* **What is needed**:
Look for the word "speaker" in the material below, then report each line where it occurs.

* **Dataset entries**:

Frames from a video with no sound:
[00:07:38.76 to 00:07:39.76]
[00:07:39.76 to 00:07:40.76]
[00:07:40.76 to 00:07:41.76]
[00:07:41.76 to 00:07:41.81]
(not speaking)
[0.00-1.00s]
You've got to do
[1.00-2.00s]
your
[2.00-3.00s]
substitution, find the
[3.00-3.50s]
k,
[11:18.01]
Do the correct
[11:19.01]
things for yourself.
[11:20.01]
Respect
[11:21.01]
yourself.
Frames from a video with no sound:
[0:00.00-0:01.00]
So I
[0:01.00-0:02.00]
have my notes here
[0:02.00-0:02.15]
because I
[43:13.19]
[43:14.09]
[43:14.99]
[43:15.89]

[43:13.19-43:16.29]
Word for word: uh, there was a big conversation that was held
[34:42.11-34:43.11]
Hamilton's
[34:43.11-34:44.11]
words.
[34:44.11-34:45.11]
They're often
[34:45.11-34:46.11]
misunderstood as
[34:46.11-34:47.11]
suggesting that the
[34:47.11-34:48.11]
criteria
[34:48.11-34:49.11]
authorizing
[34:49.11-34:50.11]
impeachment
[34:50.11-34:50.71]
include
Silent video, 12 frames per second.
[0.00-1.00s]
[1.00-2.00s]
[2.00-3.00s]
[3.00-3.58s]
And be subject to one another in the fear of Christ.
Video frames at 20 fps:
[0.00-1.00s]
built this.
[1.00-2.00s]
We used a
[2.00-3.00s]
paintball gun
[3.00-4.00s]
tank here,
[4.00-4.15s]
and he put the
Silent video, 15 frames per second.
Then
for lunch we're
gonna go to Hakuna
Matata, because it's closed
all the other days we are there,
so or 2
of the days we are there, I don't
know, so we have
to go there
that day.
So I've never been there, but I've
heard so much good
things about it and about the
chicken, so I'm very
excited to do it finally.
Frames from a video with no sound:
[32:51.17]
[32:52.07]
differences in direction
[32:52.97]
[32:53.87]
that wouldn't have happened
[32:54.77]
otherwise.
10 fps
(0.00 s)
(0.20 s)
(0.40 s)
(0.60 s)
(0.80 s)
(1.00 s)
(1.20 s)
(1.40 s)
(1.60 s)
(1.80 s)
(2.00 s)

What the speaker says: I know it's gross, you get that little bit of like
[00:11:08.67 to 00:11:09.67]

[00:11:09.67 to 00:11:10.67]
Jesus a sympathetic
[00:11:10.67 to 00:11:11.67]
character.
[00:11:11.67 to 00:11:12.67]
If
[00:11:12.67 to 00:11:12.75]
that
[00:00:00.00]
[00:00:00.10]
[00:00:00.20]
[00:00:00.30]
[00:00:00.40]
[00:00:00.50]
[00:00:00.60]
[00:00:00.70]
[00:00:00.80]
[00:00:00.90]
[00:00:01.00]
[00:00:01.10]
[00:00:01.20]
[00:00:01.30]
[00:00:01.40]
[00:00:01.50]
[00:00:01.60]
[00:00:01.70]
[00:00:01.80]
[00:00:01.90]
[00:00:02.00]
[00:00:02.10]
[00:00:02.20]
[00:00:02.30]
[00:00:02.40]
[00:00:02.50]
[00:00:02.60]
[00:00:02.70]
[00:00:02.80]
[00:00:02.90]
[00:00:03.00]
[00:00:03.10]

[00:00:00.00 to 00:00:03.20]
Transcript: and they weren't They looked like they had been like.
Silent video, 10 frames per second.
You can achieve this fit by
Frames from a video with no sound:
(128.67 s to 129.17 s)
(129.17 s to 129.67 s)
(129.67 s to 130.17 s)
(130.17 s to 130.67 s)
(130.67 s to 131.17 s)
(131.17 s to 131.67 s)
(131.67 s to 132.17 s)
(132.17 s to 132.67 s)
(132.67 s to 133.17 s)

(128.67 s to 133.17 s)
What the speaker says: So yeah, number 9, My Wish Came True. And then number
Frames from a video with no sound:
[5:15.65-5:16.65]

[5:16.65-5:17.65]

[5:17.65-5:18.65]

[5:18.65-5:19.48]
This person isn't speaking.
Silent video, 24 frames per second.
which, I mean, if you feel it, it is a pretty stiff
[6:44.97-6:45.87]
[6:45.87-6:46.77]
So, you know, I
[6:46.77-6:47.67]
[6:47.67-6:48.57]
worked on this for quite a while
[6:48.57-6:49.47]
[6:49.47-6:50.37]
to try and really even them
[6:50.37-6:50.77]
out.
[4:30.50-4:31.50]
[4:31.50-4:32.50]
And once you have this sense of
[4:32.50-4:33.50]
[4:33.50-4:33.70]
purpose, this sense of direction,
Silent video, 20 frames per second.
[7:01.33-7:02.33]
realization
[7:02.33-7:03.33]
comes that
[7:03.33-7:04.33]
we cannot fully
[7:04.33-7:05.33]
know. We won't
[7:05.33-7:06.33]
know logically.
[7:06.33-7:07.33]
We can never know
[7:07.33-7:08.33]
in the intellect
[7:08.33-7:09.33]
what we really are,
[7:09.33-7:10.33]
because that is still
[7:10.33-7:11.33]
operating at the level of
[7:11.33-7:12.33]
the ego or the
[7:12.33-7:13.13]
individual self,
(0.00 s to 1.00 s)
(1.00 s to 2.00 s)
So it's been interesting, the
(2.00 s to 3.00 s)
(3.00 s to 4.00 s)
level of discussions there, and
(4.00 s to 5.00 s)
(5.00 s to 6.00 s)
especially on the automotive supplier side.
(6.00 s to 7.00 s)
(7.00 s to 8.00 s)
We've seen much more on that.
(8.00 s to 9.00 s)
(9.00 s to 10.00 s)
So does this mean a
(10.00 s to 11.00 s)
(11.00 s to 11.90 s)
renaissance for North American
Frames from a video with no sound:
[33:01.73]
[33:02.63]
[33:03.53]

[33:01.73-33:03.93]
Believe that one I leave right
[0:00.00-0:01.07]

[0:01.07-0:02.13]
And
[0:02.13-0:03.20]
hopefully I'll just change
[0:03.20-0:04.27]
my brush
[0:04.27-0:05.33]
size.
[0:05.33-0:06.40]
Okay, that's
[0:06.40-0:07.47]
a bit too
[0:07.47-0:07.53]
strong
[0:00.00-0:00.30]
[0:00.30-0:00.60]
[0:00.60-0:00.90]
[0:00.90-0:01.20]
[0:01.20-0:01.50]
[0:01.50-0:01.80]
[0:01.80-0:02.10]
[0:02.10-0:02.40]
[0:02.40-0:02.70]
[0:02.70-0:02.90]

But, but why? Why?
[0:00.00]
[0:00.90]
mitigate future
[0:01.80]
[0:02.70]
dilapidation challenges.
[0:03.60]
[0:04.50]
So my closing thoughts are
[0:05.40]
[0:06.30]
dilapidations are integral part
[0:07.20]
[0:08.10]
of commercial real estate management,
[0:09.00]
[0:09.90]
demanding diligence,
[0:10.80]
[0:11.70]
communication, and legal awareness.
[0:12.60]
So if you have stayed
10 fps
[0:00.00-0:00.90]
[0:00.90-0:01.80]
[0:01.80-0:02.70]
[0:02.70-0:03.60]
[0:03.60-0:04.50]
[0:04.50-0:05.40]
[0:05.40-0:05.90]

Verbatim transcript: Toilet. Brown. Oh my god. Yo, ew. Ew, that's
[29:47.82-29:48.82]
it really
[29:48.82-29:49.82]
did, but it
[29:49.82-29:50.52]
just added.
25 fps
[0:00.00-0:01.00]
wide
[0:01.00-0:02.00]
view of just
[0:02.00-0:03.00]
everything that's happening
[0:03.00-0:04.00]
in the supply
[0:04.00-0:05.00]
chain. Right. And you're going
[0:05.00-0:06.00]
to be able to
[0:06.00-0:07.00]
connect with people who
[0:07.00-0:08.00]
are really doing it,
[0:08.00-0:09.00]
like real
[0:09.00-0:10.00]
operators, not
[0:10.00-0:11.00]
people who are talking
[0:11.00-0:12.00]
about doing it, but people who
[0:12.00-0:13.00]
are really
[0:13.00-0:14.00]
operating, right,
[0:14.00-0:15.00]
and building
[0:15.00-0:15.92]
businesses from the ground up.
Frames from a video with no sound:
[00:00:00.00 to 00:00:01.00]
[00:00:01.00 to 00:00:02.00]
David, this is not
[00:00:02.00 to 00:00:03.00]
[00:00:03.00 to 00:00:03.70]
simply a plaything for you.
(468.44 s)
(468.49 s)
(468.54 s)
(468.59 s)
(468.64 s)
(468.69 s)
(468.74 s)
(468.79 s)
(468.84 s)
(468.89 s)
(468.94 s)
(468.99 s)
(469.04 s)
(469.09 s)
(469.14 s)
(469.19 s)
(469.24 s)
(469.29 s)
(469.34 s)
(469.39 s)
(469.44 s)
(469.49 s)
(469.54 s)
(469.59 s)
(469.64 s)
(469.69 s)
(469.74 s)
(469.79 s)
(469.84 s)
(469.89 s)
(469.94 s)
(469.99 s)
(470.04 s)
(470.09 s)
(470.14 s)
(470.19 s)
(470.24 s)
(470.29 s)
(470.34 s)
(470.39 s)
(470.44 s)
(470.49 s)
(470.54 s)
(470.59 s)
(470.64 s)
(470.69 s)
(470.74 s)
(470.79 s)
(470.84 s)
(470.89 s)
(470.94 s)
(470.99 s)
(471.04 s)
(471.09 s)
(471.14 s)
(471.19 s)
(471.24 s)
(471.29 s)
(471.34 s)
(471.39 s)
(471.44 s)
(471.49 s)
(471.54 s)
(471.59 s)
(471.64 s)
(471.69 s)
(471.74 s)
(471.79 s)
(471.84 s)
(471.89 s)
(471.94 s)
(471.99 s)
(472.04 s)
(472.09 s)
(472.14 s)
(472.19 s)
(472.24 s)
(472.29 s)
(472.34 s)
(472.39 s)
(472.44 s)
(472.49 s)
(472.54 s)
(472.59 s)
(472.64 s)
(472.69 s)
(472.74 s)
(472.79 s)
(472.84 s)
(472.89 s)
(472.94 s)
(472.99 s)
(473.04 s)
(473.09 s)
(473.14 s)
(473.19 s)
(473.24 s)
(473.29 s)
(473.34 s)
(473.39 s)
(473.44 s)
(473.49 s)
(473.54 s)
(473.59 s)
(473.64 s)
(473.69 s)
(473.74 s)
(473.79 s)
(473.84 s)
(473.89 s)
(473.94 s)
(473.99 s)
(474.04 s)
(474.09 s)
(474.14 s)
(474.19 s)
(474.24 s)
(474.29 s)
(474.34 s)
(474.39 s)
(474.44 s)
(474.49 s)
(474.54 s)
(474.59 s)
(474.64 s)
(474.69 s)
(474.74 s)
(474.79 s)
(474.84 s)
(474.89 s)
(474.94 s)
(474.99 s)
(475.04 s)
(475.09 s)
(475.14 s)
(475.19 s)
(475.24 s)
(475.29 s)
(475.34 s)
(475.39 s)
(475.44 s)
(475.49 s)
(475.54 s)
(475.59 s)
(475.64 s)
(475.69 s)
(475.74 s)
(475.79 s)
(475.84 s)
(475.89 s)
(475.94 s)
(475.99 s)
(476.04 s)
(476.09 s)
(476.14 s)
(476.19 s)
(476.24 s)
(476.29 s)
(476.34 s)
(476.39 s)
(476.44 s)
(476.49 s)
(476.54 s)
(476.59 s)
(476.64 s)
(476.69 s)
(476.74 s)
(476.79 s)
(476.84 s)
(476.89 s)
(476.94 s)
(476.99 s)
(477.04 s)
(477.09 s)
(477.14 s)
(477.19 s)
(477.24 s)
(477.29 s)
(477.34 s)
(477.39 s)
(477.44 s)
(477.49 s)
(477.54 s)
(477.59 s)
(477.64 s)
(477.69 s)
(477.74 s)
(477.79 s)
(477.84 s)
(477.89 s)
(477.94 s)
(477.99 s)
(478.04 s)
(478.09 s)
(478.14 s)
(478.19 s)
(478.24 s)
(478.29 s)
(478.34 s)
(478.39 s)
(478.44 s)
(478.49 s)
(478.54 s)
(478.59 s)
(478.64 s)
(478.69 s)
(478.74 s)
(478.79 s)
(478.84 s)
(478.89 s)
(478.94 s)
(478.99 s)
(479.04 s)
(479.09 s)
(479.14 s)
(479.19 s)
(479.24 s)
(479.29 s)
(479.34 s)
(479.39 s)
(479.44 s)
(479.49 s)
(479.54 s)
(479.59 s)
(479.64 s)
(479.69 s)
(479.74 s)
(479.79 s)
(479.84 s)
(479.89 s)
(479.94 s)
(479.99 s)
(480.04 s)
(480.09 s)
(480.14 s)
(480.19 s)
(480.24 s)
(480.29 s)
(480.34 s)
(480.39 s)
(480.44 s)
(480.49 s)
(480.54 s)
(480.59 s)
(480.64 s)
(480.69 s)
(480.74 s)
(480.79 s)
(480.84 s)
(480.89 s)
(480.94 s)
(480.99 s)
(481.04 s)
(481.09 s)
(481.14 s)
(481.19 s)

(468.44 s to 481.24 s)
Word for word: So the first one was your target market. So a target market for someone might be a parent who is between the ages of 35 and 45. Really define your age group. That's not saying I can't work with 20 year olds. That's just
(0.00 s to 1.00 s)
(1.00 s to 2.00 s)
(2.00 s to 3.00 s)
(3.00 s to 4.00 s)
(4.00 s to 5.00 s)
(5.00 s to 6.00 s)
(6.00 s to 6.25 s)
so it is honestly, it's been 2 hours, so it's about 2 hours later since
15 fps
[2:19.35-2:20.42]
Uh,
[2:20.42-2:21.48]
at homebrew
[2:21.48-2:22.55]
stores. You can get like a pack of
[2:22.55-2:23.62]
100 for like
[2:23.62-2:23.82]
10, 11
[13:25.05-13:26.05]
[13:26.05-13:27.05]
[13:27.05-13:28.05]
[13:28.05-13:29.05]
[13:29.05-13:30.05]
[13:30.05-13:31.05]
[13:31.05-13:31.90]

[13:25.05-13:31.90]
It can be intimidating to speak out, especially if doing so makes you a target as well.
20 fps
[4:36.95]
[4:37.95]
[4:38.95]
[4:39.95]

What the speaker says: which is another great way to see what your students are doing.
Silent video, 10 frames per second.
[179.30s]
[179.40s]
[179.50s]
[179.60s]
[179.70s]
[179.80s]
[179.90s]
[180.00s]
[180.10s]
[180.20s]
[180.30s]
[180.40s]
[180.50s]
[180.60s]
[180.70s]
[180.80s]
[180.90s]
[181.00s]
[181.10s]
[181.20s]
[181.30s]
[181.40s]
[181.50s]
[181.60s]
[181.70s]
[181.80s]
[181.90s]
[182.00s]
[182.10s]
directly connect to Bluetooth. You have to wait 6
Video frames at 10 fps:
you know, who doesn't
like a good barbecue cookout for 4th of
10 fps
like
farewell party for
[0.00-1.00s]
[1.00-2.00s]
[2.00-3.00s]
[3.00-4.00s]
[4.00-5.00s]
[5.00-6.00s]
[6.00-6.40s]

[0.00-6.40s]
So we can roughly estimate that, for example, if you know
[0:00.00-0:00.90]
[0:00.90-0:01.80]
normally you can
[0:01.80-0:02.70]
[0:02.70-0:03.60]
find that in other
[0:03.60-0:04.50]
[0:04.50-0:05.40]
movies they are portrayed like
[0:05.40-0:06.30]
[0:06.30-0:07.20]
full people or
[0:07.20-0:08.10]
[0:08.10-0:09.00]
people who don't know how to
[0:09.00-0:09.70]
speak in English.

* **Your solution**:
What the speaker says: I know it's gross, you get that little bit of like
What the speaker says: So yeah, number 9, My Wish Came True. And then number
What the speaker says: which is another great way to see what your students are doing.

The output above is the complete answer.